I am trying to be a grown-up, which is not my strength.

“Look—when you stopped things in the hot tub, I got angry. But I think I was mostly embarrassed. Because I thought… but now I realize that, even if you panicked, you did the right thing. By stopping things before they got out of hand. Well, more out of hand.”

“I don’t mean that either.”

And then I let myself know what he means.

There’s a silence as the weight of his sentiment descends, landing inside me so differently than when I’d imagined him saying these words to me. So many times. Over so many years. Until it cycled almost entirely out of my daydream rotation.

It doesn’t make me feel vindicated; it makes me feel sad.

“When I think back to the day you reached out and told me… that you might be pregnant, and the way I acted—” Noah pauses, his brow furrowed, his palm flat on the island like it might keep us steady. “I would have killed any guy who treated my sister that way. I was…”

“A child.”

“Yes. And no.”

“Noah. We were kids. It was a million years ago. And you were already grappling with watching your future, as you thought you knew it, crumble under your feet.”
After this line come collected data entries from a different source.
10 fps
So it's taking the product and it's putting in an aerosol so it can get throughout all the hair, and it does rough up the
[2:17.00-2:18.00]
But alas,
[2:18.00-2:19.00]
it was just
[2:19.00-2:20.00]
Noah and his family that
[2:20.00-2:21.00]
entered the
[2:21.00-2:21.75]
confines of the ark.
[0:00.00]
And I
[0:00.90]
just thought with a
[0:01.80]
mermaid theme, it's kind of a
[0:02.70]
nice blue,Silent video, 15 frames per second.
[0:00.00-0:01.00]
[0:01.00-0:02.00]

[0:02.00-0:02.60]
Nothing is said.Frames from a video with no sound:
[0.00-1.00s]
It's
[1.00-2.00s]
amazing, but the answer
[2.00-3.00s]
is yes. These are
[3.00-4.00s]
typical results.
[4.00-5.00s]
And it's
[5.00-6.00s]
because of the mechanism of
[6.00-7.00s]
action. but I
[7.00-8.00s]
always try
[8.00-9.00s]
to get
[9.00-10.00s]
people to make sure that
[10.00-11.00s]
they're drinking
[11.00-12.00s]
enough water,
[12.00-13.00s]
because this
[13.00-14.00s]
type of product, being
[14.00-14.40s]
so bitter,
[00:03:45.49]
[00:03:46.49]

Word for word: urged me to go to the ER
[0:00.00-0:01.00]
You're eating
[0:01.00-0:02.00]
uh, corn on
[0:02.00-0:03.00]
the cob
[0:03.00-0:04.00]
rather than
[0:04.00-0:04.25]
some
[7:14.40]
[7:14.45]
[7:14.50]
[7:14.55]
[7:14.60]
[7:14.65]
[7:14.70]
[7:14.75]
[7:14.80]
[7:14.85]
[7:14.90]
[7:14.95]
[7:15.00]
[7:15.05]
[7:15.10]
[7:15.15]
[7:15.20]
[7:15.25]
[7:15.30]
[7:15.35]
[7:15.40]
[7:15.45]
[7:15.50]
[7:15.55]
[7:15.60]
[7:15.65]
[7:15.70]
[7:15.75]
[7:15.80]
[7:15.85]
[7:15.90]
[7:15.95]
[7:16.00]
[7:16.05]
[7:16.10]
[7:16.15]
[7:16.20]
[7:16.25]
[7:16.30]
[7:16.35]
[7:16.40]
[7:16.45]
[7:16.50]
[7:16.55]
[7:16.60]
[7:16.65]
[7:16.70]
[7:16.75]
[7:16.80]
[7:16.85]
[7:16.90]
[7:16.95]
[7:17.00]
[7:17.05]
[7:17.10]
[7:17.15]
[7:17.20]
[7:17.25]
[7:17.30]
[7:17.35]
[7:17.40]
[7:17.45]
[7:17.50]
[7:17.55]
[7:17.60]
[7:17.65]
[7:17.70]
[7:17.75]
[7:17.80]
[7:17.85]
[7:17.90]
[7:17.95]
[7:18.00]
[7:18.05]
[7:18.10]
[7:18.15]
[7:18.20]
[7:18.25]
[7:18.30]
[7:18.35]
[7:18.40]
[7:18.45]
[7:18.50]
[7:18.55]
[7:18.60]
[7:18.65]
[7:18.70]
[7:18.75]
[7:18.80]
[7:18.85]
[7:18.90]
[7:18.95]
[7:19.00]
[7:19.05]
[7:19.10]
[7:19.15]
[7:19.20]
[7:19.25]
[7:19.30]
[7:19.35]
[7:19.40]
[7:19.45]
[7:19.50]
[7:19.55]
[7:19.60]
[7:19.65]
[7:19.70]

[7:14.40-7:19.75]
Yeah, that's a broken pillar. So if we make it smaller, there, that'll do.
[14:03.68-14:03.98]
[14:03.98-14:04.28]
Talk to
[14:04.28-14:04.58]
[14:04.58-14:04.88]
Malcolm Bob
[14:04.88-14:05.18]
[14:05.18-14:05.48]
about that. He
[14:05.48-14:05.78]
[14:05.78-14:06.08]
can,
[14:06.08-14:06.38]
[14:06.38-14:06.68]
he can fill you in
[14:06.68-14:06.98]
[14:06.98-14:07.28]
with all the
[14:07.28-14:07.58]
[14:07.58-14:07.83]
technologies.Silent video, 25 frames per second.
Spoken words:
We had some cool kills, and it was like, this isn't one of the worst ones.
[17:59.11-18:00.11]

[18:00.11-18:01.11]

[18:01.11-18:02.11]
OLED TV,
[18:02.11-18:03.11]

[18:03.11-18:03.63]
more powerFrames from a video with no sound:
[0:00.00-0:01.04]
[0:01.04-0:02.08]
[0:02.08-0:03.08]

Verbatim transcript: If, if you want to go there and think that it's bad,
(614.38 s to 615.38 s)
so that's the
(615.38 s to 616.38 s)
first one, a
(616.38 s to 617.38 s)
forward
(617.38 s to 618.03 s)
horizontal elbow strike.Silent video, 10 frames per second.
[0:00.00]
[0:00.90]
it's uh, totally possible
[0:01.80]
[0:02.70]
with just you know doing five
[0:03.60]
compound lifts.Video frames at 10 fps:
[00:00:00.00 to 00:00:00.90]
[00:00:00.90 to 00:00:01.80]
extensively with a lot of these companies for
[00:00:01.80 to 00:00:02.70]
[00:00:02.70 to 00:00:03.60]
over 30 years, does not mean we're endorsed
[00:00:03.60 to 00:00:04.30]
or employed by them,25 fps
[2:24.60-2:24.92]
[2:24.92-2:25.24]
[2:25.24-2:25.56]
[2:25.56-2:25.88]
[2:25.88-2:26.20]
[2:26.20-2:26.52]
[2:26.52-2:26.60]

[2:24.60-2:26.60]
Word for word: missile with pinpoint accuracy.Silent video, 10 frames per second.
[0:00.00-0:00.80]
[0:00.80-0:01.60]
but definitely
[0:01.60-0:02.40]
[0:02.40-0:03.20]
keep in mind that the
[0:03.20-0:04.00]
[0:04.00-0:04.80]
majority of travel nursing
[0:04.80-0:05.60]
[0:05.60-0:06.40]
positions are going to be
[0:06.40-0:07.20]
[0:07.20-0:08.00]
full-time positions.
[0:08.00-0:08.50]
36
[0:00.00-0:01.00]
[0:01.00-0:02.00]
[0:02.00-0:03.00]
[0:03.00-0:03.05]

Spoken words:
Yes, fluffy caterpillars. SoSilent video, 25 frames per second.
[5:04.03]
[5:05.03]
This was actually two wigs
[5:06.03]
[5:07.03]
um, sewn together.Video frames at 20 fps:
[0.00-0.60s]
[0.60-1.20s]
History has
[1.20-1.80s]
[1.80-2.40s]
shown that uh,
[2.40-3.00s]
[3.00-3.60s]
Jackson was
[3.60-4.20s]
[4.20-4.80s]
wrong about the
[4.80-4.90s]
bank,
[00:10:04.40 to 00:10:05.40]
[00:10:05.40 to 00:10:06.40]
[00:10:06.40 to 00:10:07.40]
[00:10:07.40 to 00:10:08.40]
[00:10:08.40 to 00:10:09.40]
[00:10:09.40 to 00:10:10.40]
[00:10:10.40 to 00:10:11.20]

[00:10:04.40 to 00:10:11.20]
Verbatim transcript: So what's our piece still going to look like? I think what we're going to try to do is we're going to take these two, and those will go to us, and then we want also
And I realize I mean it. Maybe I really can begin to forgive that eighteen-year-old boy.

“We were, but it still mattered—and it matters now,” he says, his eyes dark and haunted. “It’s still the moment I regret most in my life. Because what I did, that choice in that instant, kickstarted a domino effect that destroyed everything in its path.”

“Not everything.”

“No?”

“No. Because look at you,” I say, with what I realize is genuine fondness and maybe even a little awe.

I rest my palm on top of his strong hand.

I don’t notice how nice it is or how the contact reverberates through me because I am impervious.

“You’re a doctor. And a good guy. A full person.

With friends and a life, away from the toxic shit we grew up around.

And maybe that would never have happened for you if those dominos hadn’t fallen. ”

He looks at me, a little slyly, glancing from my face to my hand and back again. Feeling exposed, I’m tempted to pull my palm away, but don’t. Instead, I play chicken with myself. “Thanks for saying that, Nell… can I call you Nell, again?”

“Let’s just assume yes. For now.”

“The truth is,” he says, avoiding my eyes for a beat again. “A big part of what motivated me all these years was… you.”

“Me?”

“Yeah,” he shrugs, now resolute and gazing at me fiercely.

“I wanted to show you what I could do. I wanted to prove… anyway. You’re being generous, but the truth is it’s not okay.

What I did was unforgivable. And I know even if you’re trying, it may never be possible for you to fully let that hurt—that betrayal—go.

Which I hate. But I don’t blame you for being pissed.

Even so many years later. I treated you like shit. You didn’t deserve that.”